(Problem to work on)
For this exercise, reproduce each entry below exactly, excluding pictures.

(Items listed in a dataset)
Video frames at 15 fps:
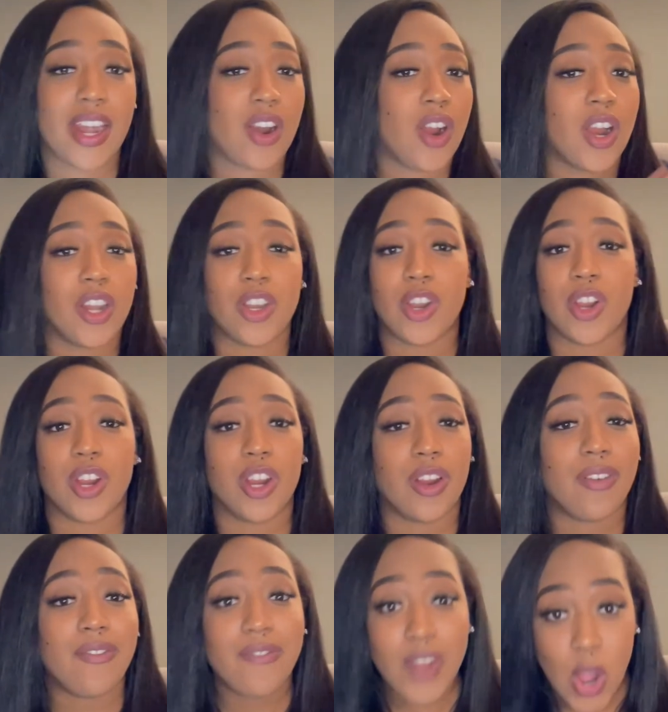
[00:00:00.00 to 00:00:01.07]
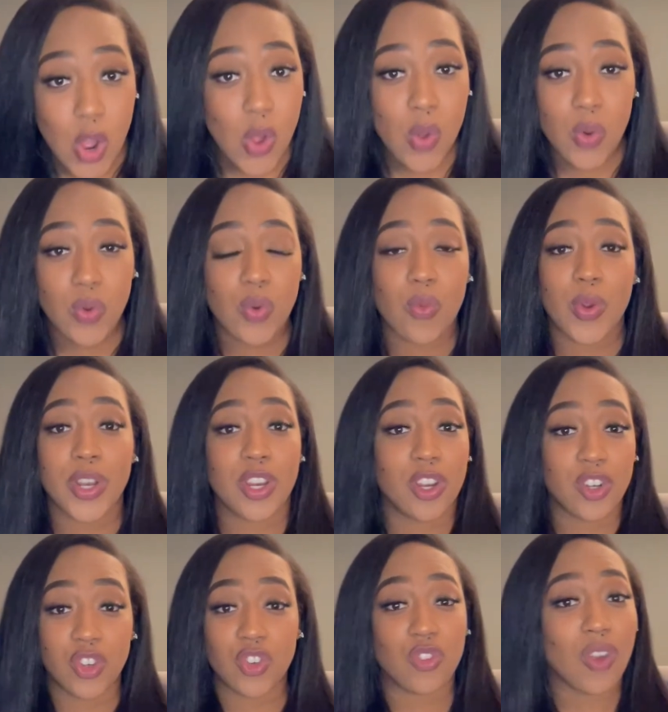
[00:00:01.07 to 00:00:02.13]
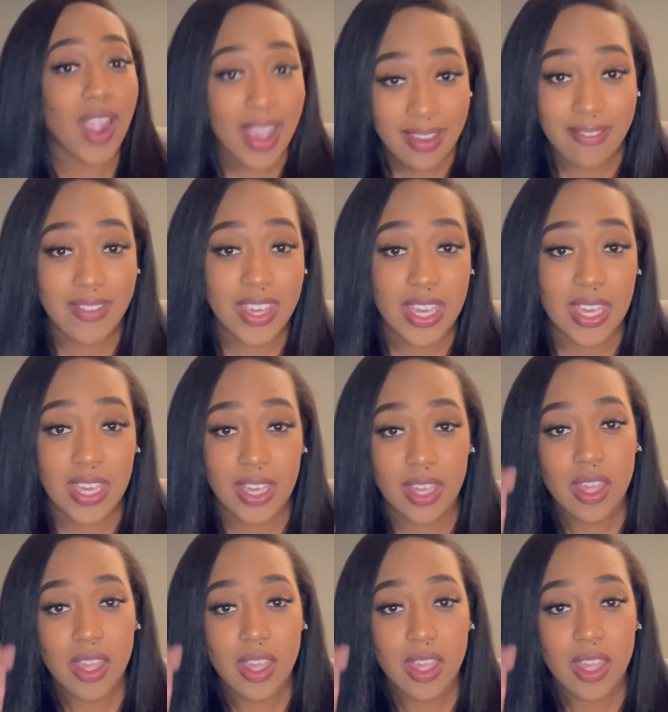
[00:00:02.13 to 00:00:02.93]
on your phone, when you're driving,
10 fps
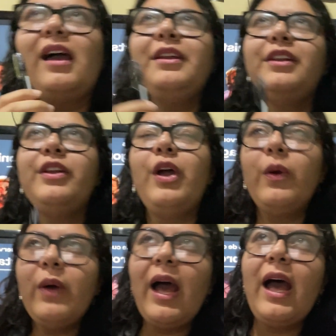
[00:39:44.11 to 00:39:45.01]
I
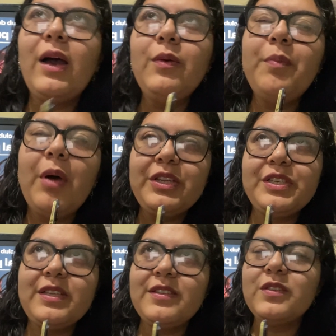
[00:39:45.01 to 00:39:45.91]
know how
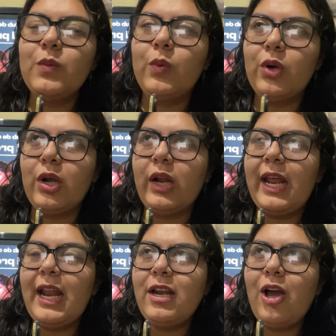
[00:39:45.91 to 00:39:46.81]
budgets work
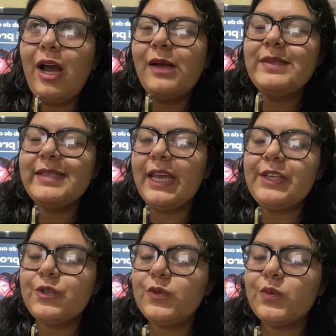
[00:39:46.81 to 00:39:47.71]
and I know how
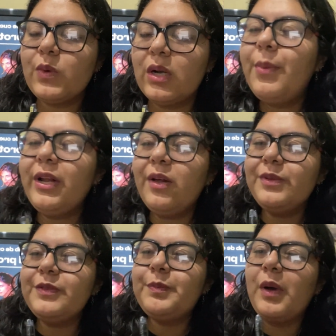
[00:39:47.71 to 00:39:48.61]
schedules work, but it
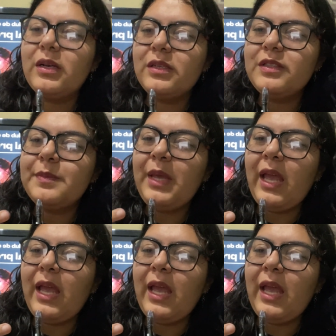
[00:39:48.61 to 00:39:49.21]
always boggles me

(Output below)
Video frames at 15 fps:
[00:00:00.00 to 00:00:01.07]
[00:00:01.07 to 00:00:02.13]
[00:00:02.13 to 00:00:02.93]
on your phone, when you're driving,
10 fps
[00:39:44.11 to 00:39:45.01]
I
[00:39:45.01 to 00:39:45.91]
know how
[00:39:45.91 to 00:39:46.81]
budgets work
[00:39:46.81 to 00:39:47.71]
and I know how
[00:39:47.71 to 00:39:48.61]
schedules work, but it
[00:39:48.61 to 00:39:49.21]
always boggles me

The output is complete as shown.